Tennessee – Judge Spares Tennessee Lawmaker Prison Time in Corruption Case Where Trump Pardoned Ex-Speaker, Aide

MSN – Jonathan Mattise (Associated Press) | Published: 1/5/2026

A federal judge reduced a prison sentence to probation for a former Tennessee lawmaker whose testimony helped convict the former state House speaker and his onetime aide of public corruption. Although her cohorts were pardoned by President Trump, ex-Rep. Robin Smith had been slated to report to prison for an eight-month sentence. But U.S. District Court Judge Eli Richardson reduced it to one year of probation.

Texas – 350 Texas Teachers Targeted for Posts About Charlie Kirk, Lawsuit Says

MSN – Molly Hennessy-Fiske (Washington Post) | Published: 1/6/2026

The Texas chapter of the country’s second-largest teachers union sued in federal court to block state education officials from investigating educators’ comments about Charlie Kirk’s killing last year, alleging they violated free speech protections. The lawsuit filed by the Texas American Federation of Teachers appears to be the first to challenge a state policy investigating complaints about teachers’ comments in the wake of Kirk’s shooting, in part because Texas and Florida state superintendents were the only ones to solicit such complaints.

Virginia – After Virginia Judges’ Misconduct Became Public, Lawmakers Reinstated Secrecy

Yahoo News – Ben Paviour (Virginia Mercury) | Published: 1/5/2026

At the end of every year, state agencies, boards, and commissions in Virginia churn out dozens of annual reports. Last year, one notable document was missing – the 2024 annual report from the Judicial Inquiry and Review Commission (JIRC). The report for the first time contained the names and misdeeds of Virginia judges who were disciplined by the seven-member commission for violating the commonwealth’s judicial cannon.
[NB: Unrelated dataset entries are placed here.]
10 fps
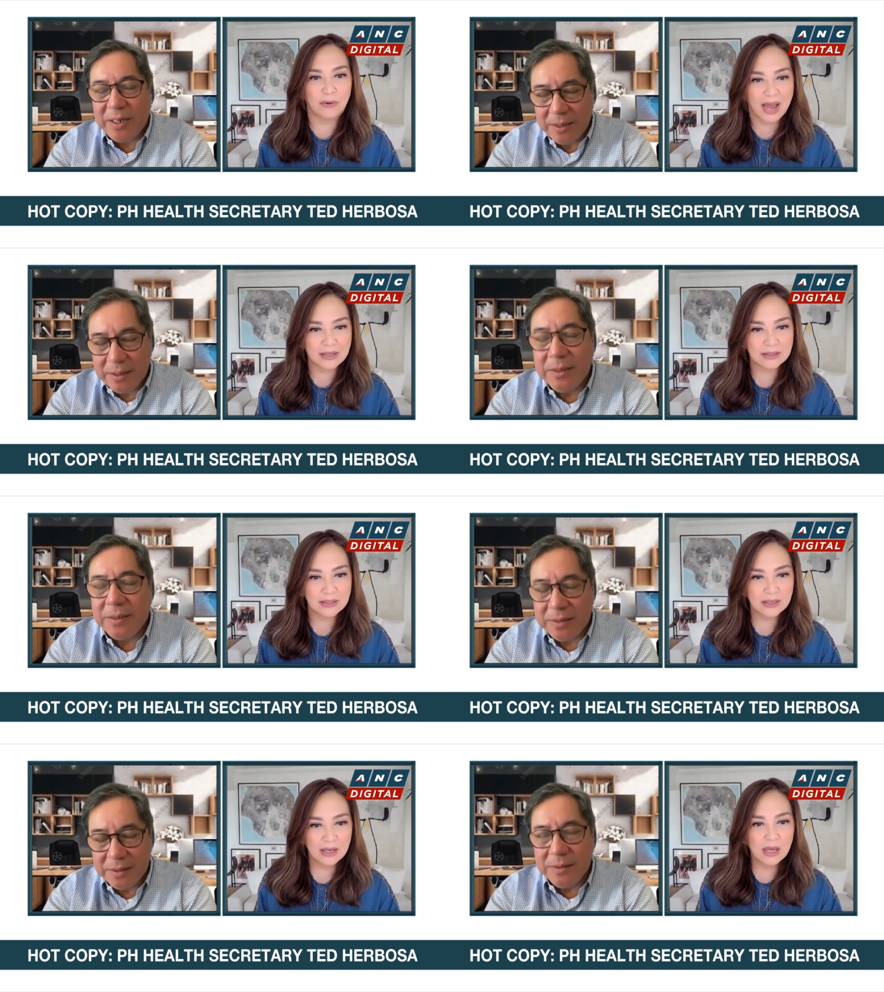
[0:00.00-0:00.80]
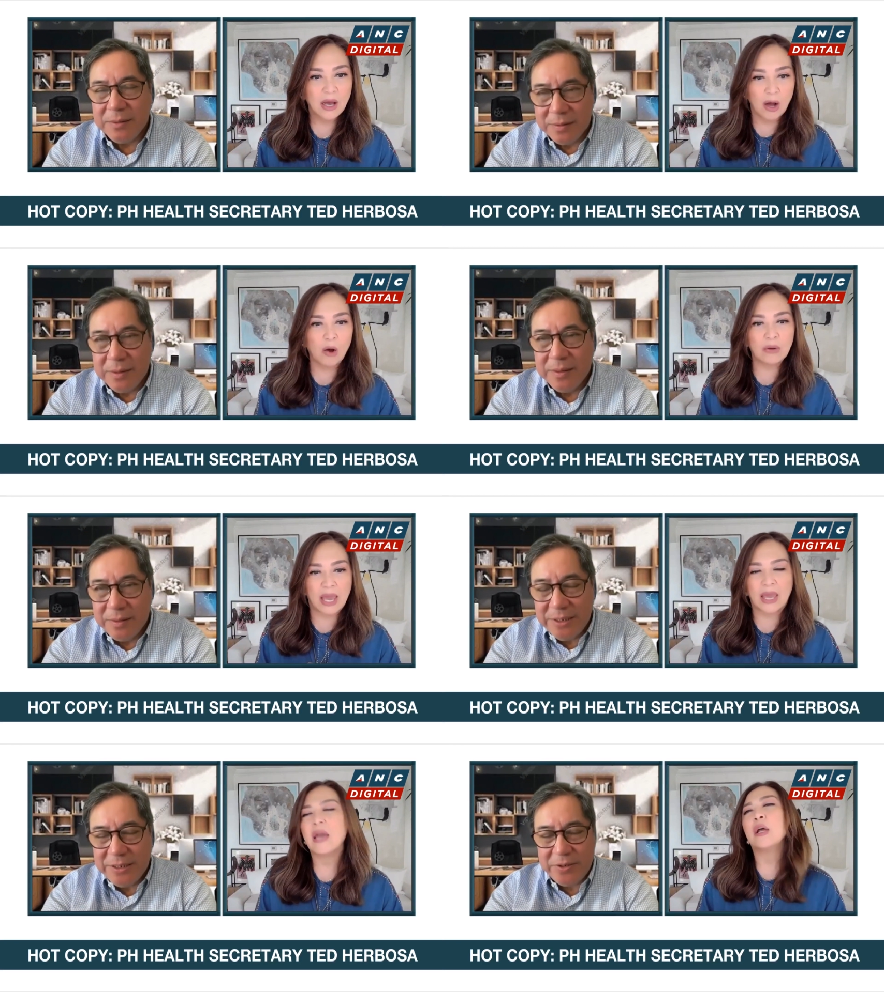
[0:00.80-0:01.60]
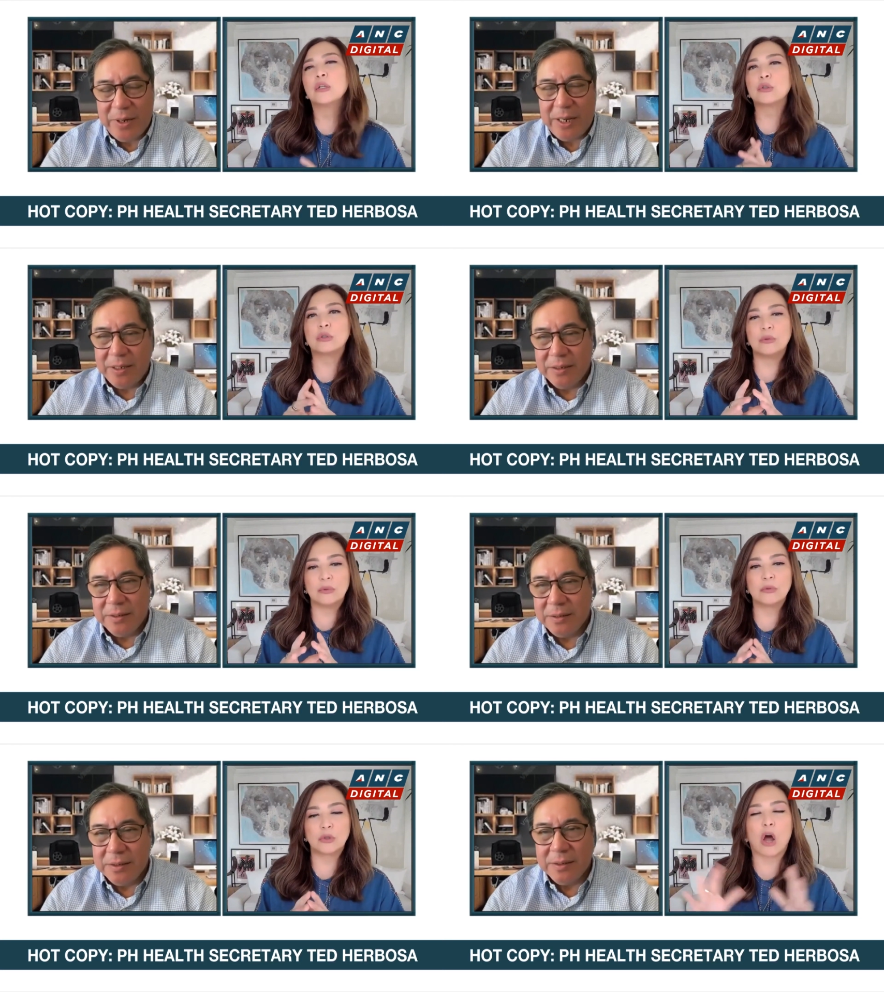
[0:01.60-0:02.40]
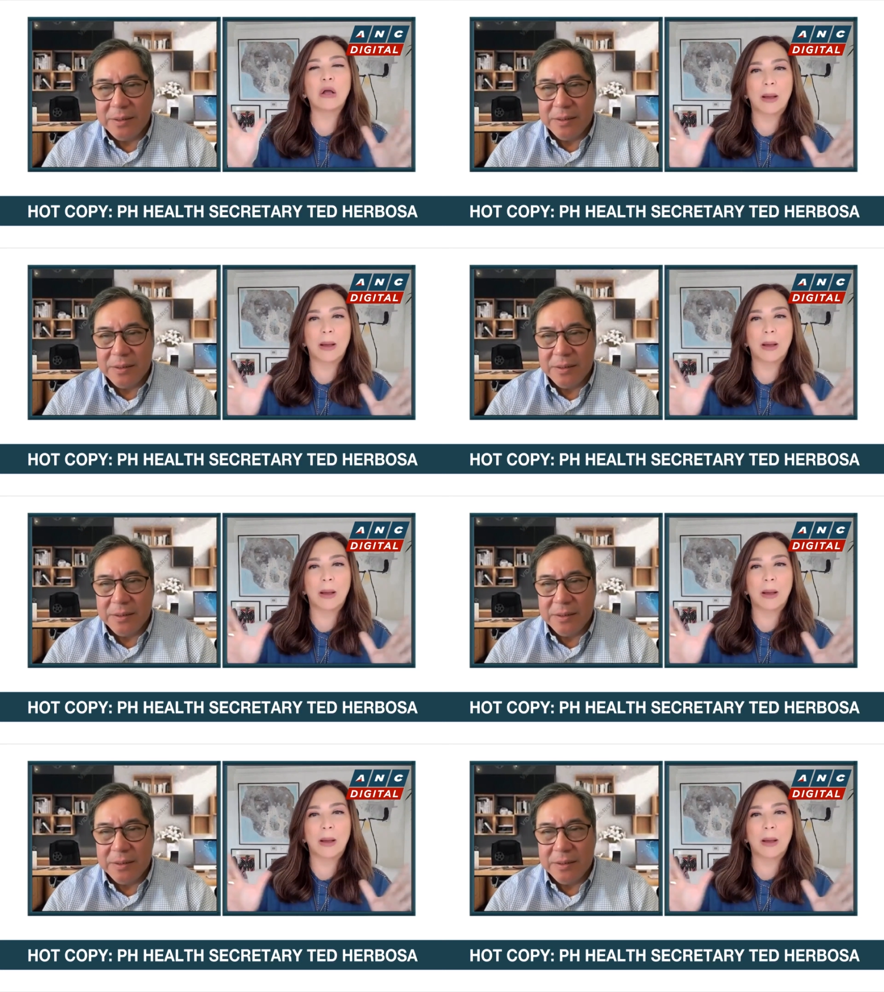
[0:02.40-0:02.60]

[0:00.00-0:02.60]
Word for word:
Speaker 1: correct. Okay. This is correct. Talk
But a brief window of transparency shut last year, when lawmakers unanimously passed a bill specifying that they would be the first ones to see JIRC’s annual report and decide if it is ever made public.
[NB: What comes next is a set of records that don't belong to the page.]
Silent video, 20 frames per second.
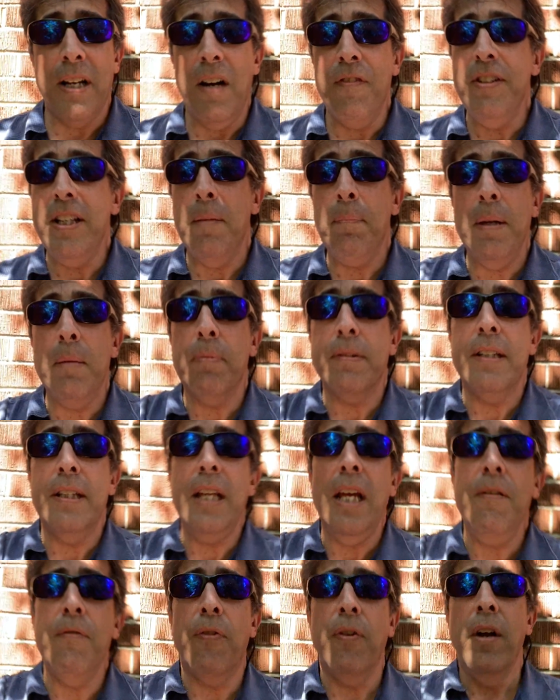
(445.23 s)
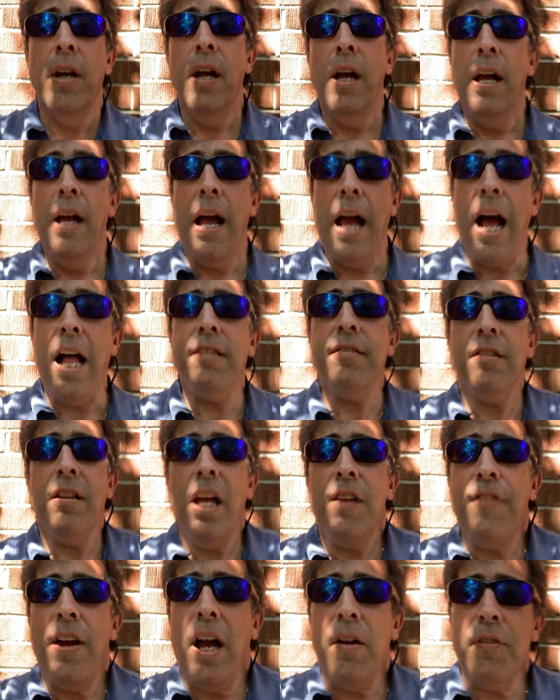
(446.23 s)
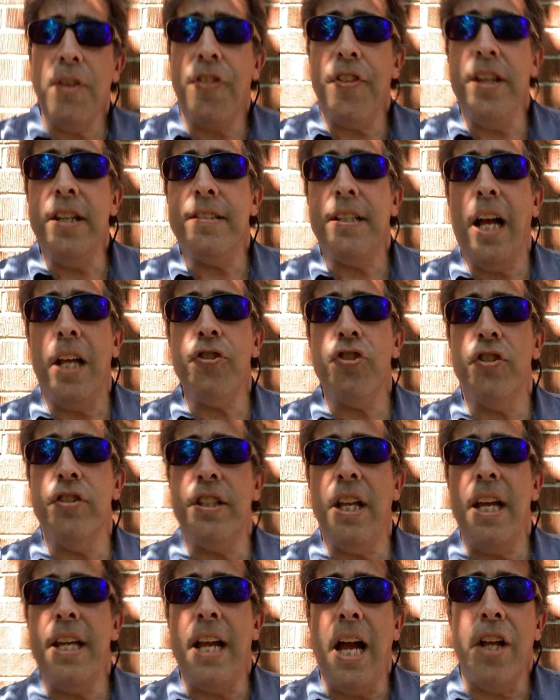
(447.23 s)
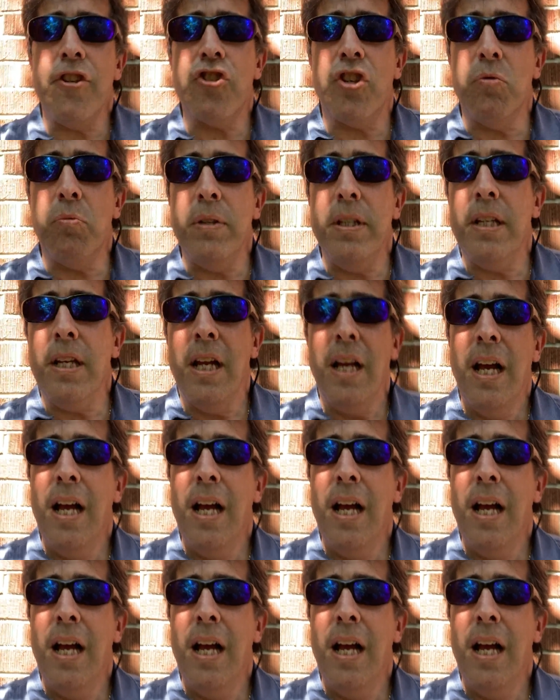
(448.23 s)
Every day people say, Dave, how's life, how are things, how's your day, how's your week?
Wisconsin – Judge Hannah Dugan Resigns from Court Weeks After Federal Jury Finds Her Guilty

MSN – Mary Spicuzza and John Diedrich (Milwaukee Journal Sentinel) | Published: 1/3/2026

In the face of an effort to impeach her and remove her from the bench, Milwaukee County Circuit Court Judge Hannah Dugan announced she is resigning. The announcement came weeks after a federal jury found Dugan guilty of obstructing federal immigration agents seeking to make an arrest outside her courtroom. Dugan was found not guilty of concealing a wanted person.